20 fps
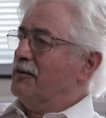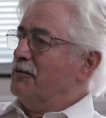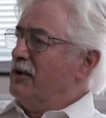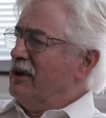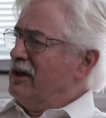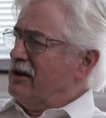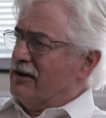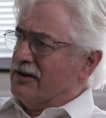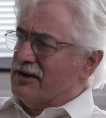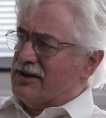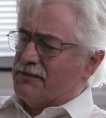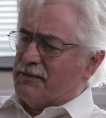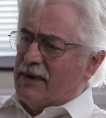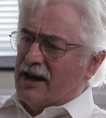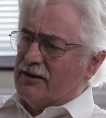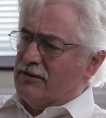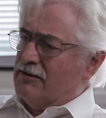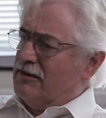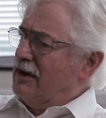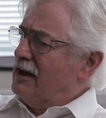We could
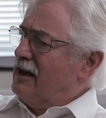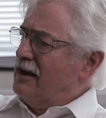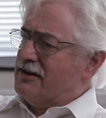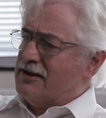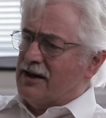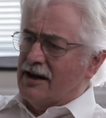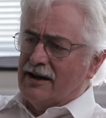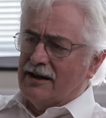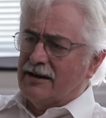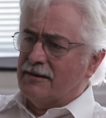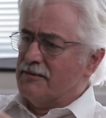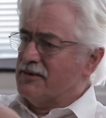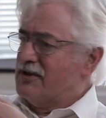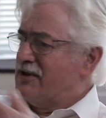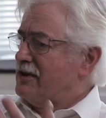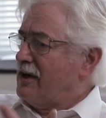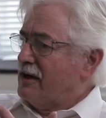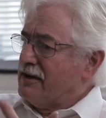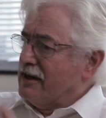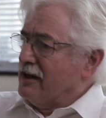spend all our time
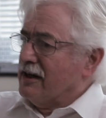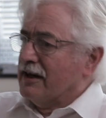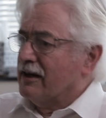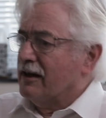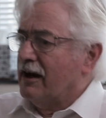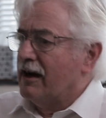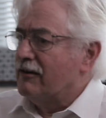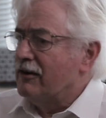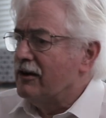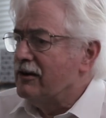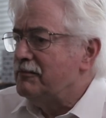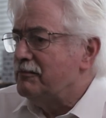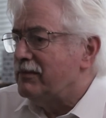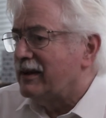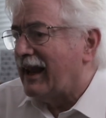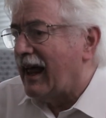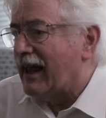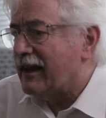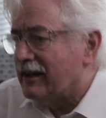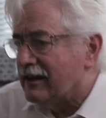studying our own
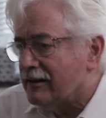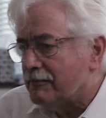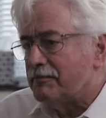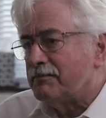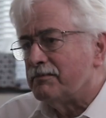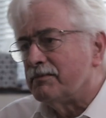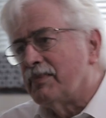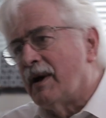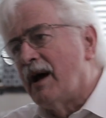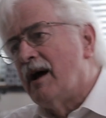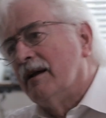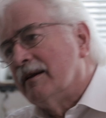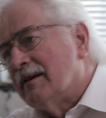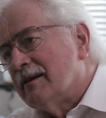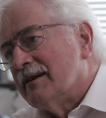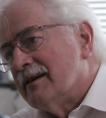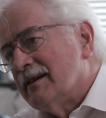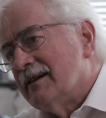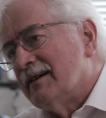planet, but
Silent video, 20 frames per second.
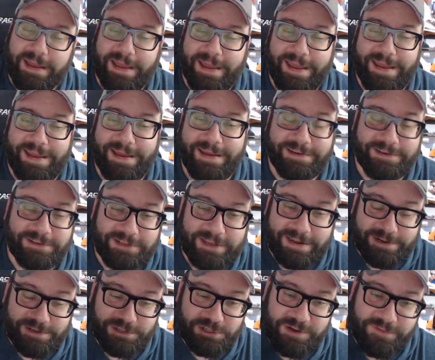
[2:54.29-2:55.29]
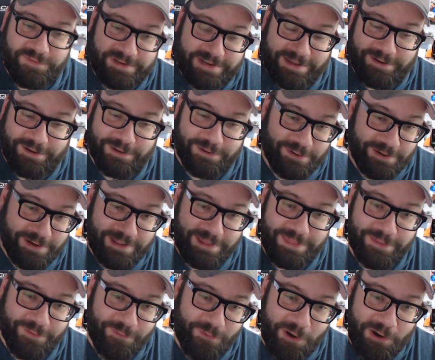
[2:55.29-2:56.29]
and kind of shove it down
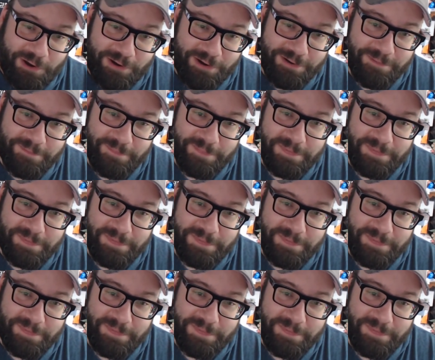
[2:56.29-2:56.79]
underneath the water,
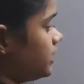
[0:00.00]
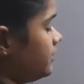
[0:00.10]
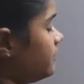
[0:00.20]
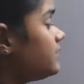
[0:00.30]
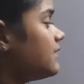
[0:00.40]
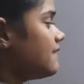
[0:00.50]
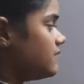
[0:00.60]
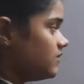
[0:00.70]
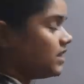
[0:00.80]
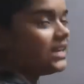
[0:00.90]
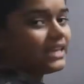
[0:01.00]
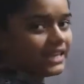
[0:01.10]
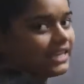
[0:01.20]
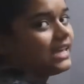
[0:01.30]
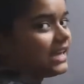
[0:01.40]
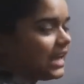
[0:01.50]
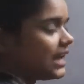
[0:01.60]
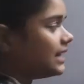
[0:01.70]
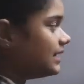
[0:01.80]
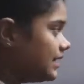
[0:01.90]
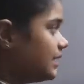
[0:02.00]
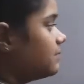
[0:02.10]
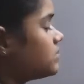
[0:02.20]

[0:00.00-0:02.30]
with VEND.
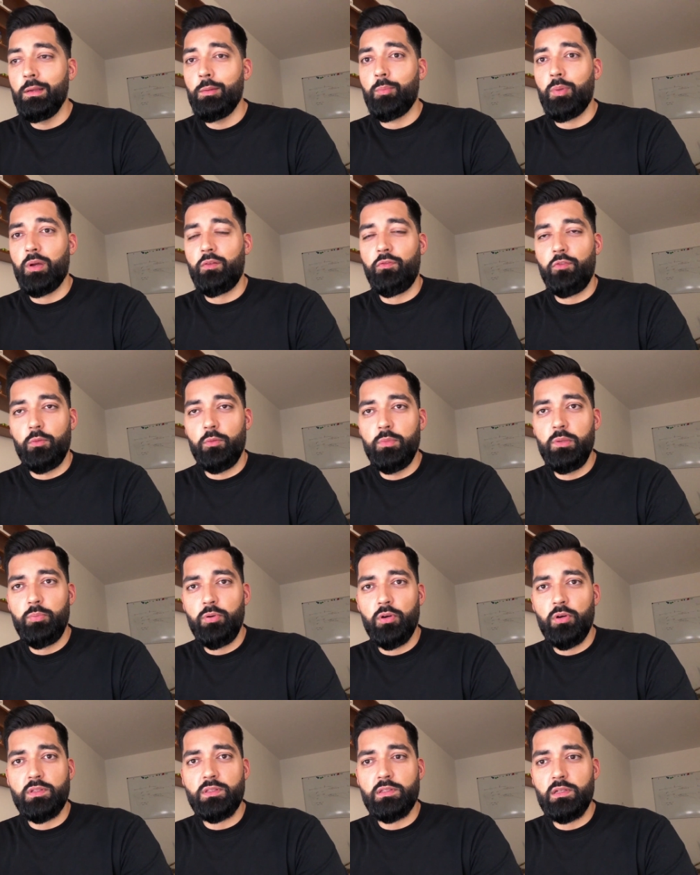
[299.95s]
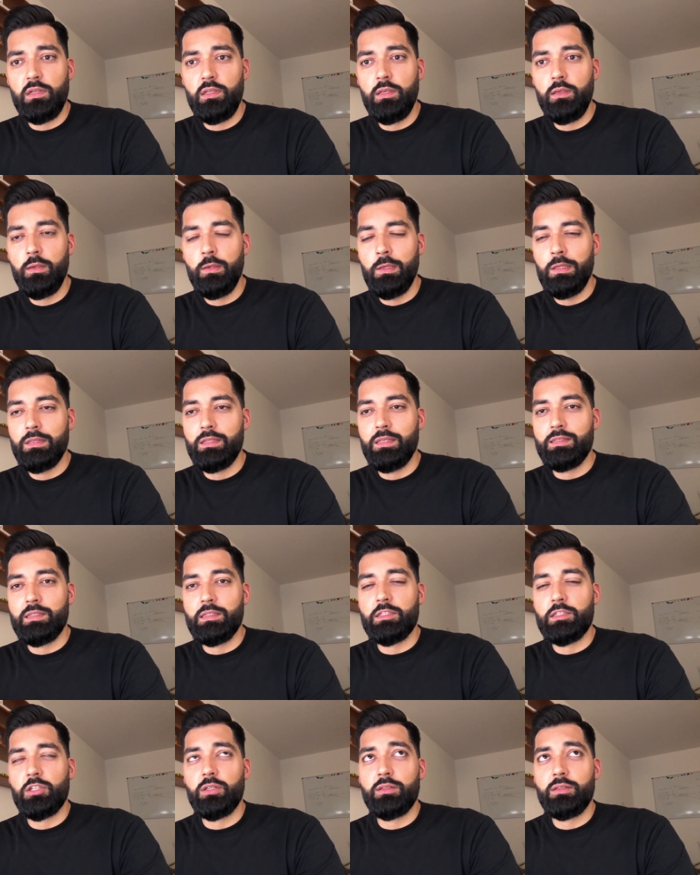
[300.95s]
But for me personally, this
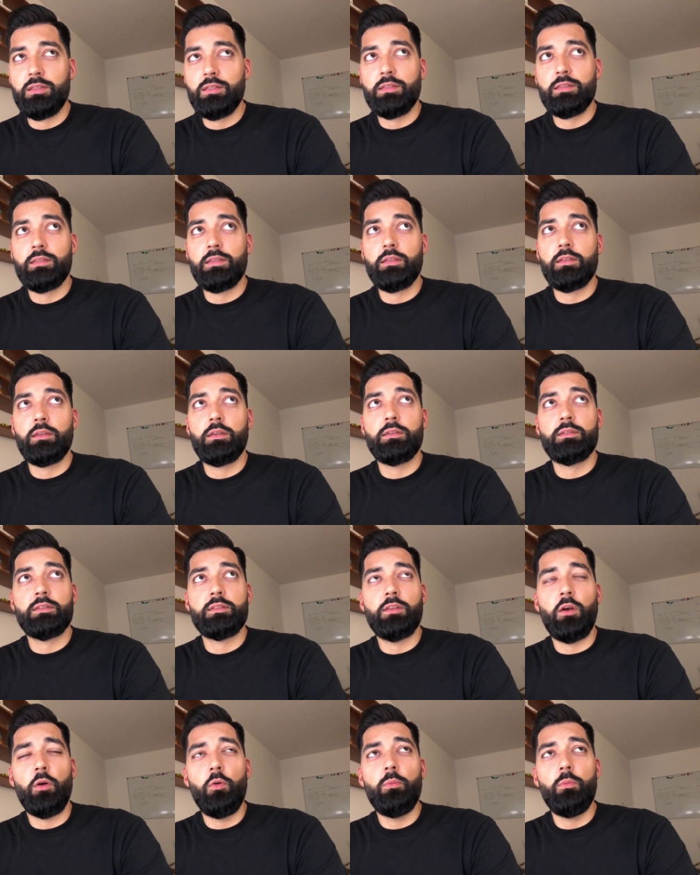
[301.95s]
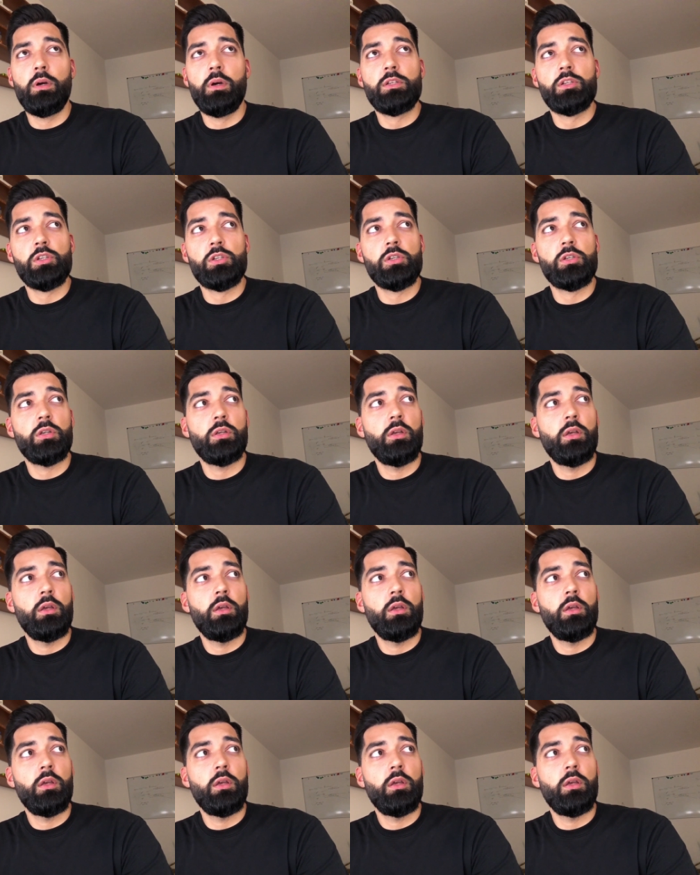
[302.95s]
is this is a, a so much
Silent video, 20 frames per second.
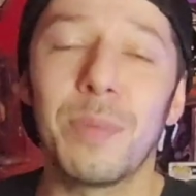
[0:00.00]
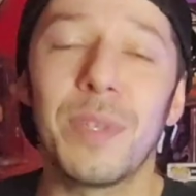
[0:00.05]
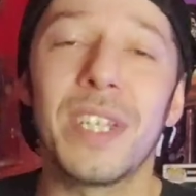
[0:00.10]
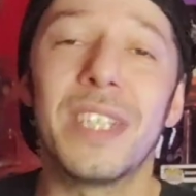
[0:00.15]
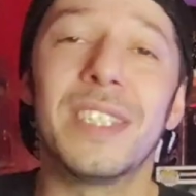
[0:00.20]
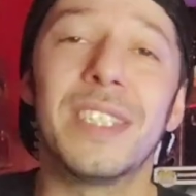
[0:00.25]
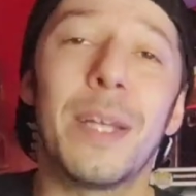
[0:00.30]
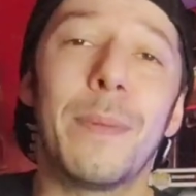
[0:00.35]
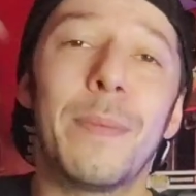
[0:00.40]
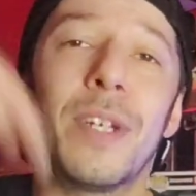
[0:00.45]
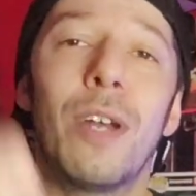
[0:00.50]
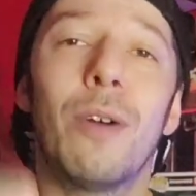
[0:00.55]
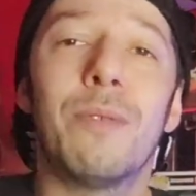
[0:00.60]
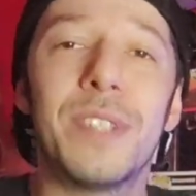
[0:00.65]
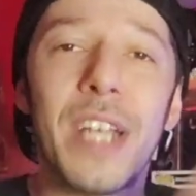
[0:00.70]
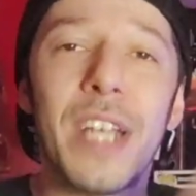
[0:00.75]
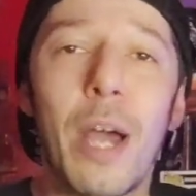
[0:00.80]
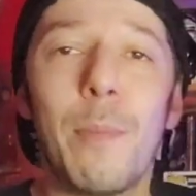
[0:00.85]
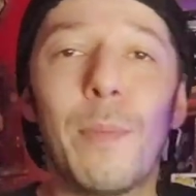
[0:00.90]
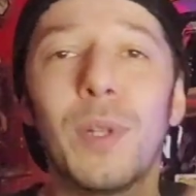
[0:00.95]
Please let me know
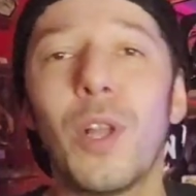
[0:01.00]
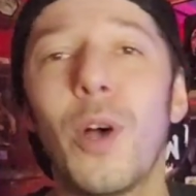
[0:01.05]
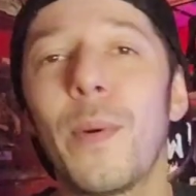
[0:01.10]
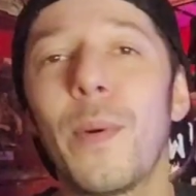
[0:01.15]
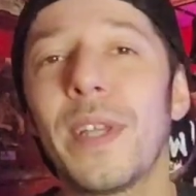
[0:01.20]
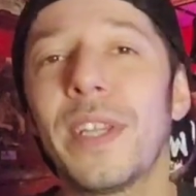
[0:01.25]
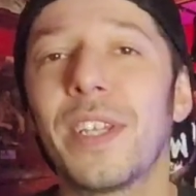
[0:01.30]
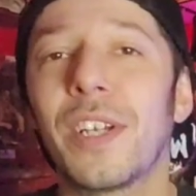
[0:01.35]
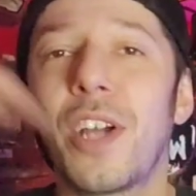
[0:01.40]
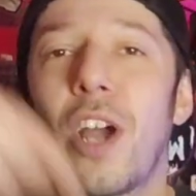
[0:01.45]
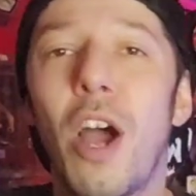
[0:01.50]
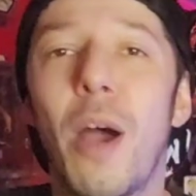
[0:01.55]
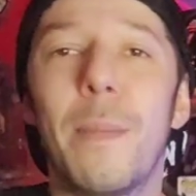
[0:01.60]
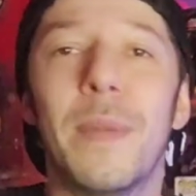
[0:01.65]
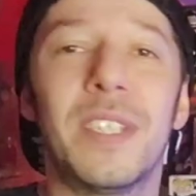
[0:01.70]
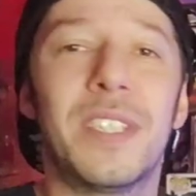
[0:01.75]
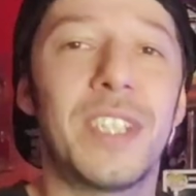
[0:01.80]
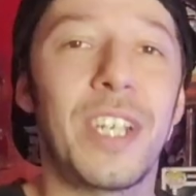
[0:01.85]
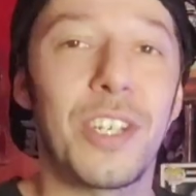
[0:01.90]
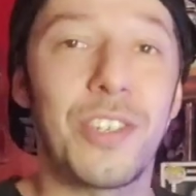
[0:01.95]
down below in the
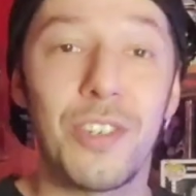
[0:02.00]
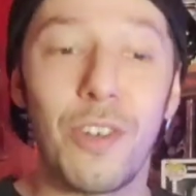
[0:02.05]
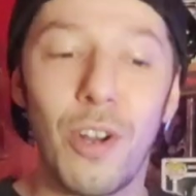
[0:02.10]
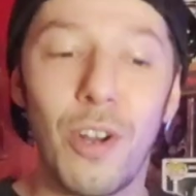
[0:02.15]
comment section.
◆ ◆ ◆ ◆ ◆ ◆ ◆
Please copy only the lines from the one that contains "[2:54.29-2:55.29]" through the last line of the records, exactly, and keep every picture out of the copy.

YOUR SOLUTION:
[2:54.29-2:55.29]
[2:55.29-2:56.29]
and kind of shove it down
[2:56.29-2:56.79]
underneath the water,
[0:00.00]
[0:00.10]
[0:00.20]
[0:00.30]
[0:00.40]
[0:00.50]
[0:00.60]
[0:00.70]
[0:00.80]
[0:00.90]
[0:01.00]
[0:01.10]
[0:01.20]
[0:01.30]
[0:01.40]
[0:01.50]
[0:01.60]
[0:01.70]
[0:01.80]
[0:01.90]
[0:02.00]
[0:02.10]
[0:02.20]

[0:00.00-0:02.30]
with VEND.
[299.95s]
[300.95s]
But for me personally, this
[301.95s]
[302.95s]
is this is a, a so much
Silent video, 20 frames per second.
[0:00.00]
[0:00.05]
[0:00.10]
[0:00.15]
[0:00.20]
[0:00.25]
[0:00.30]
[0:00.35]
[0:00.40]
[0:00.45]
[0:00.50]
[0:00.55]
[0:00.60]
[0:00.65]
[0:00.70]
[0:00.75]
[0:00.80]
[0:00.85]
[0:00.90]
[0:00.95]
Please let me know
[0:01.00]
[0:01.05]
[0:01.10]
[0:01.15]
[0:01.20]
[0:01.25]
[0:01.30]
[0:01.35]
[0:01.40]
[0:01.45]
[0:01.50]
[0:01.55]
[0:01.60]
[0:01.65]
[0:01.70]
[0:01.75]
[0:01.80]
[0:01.85]
[0:01.90]
[0:01.95]
down below in the
[0:02.00]
[0:02.05]
[0:02.10]
[0:02.15]
comment section.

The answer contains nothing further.